**Task goal:** Beginning at the line with "(6.00 s to 7.00 s)" in the records below, return each line up to and including the last, exactly as it stands, but not the pictures.

- - -

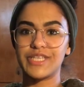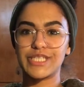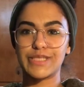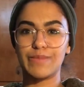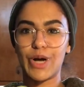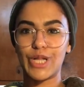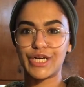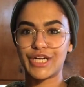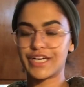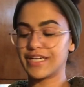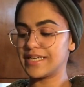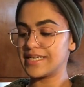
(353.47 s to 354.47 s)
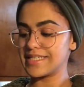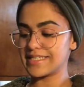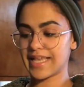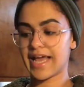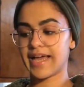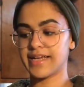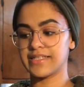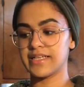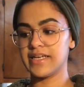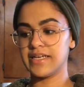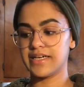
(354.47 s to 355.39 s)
smaller size,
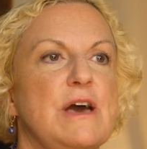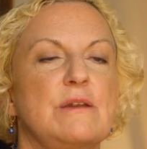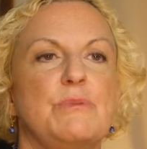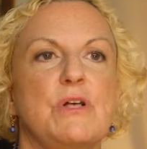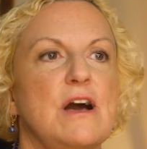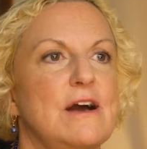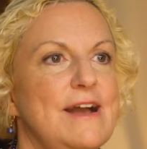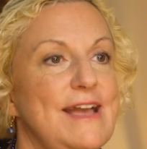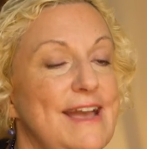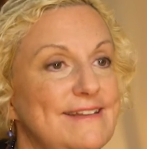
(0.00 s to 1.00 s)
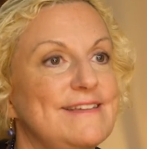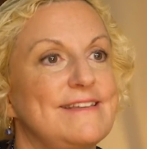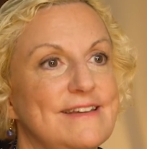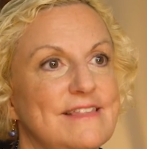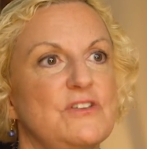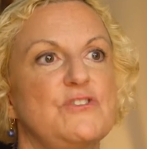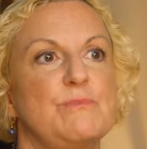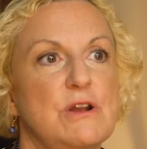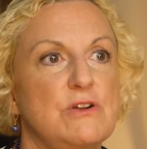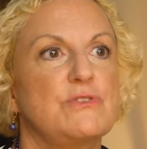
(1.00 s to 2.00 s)
compatible, I hate to tell you this, your
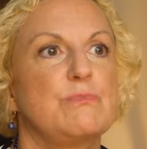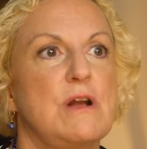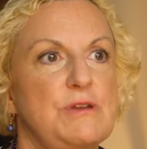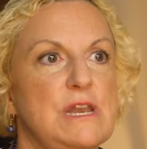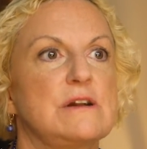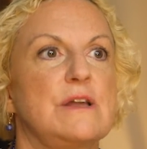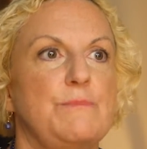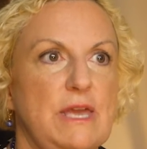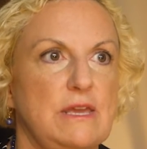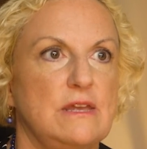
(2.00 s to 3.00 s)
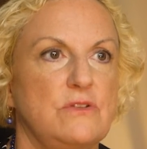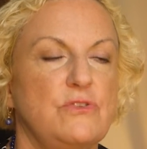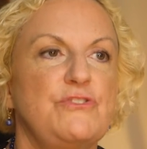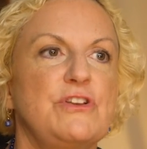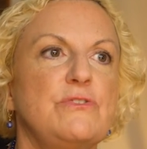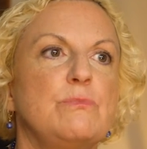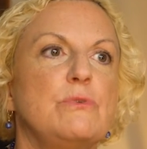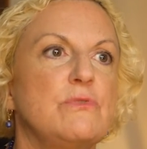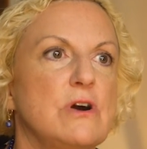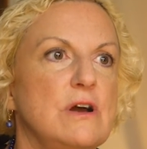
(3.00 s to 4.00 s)
marriage is probably not going to make it. So just
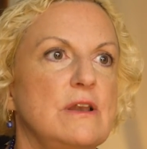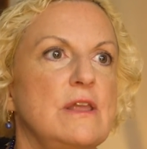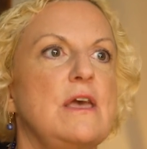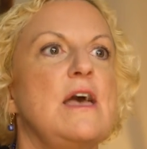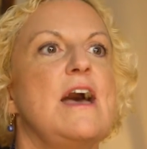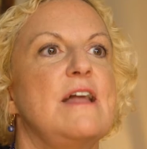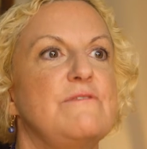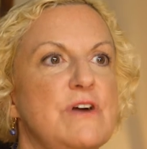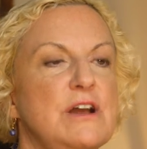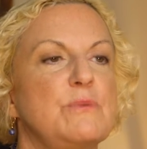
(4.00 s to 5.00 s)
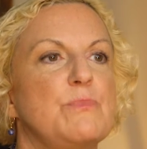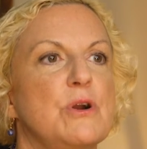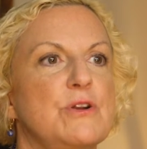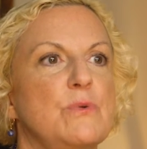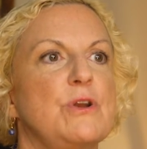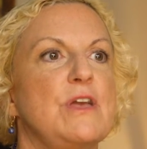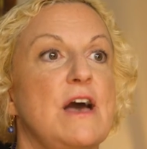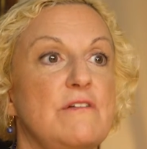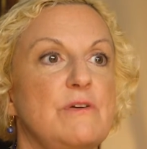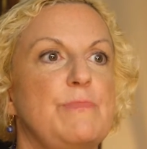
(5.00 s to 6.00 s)
move on and find a partner where you
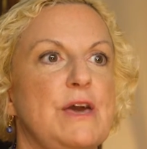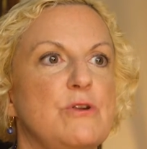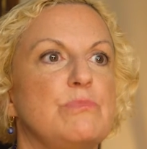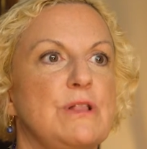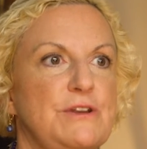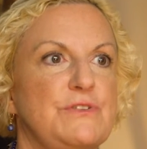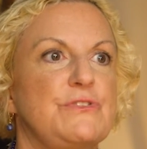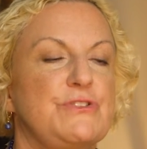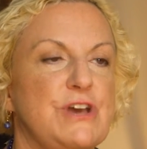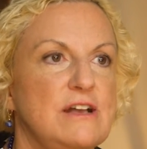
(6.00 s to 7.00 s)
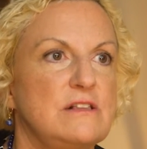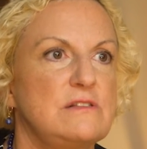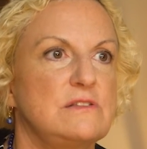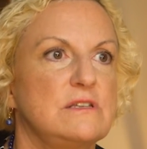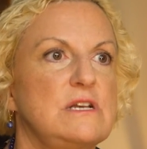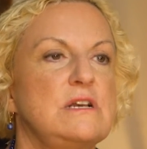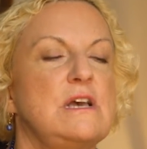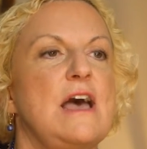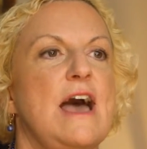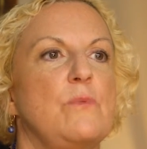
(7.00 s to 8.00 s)
have a better blend of styles
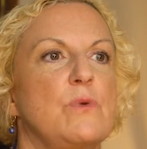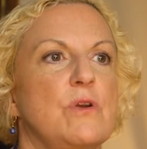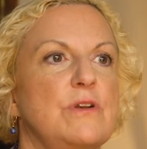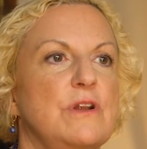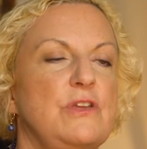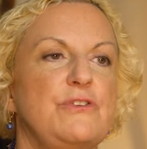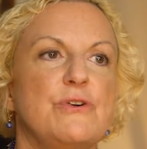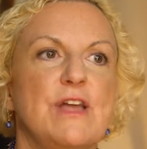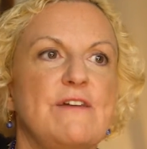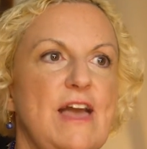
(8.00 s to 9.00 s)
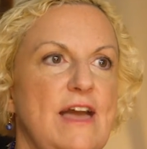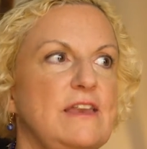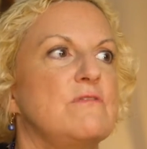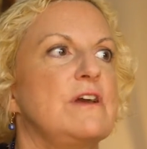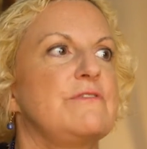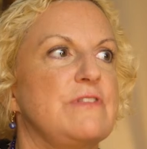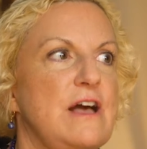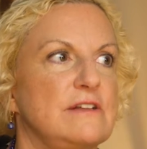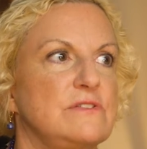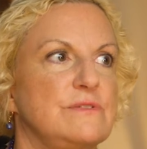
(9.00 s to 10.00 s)
and where you don't have any red
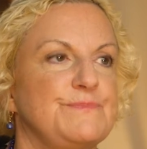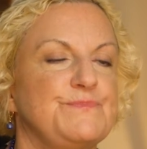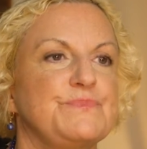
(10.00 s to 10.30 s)
flags.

- - -

**Finished task:**
(6.00 s to 7.00 s)
(7.00 s to 8.00 s)
have a better blend of styles
(8.00 s to 9.00 s)
(9.00 s to 10.00 s)
and where you don't have any red
(10.00 s to 10.30 s)
flags.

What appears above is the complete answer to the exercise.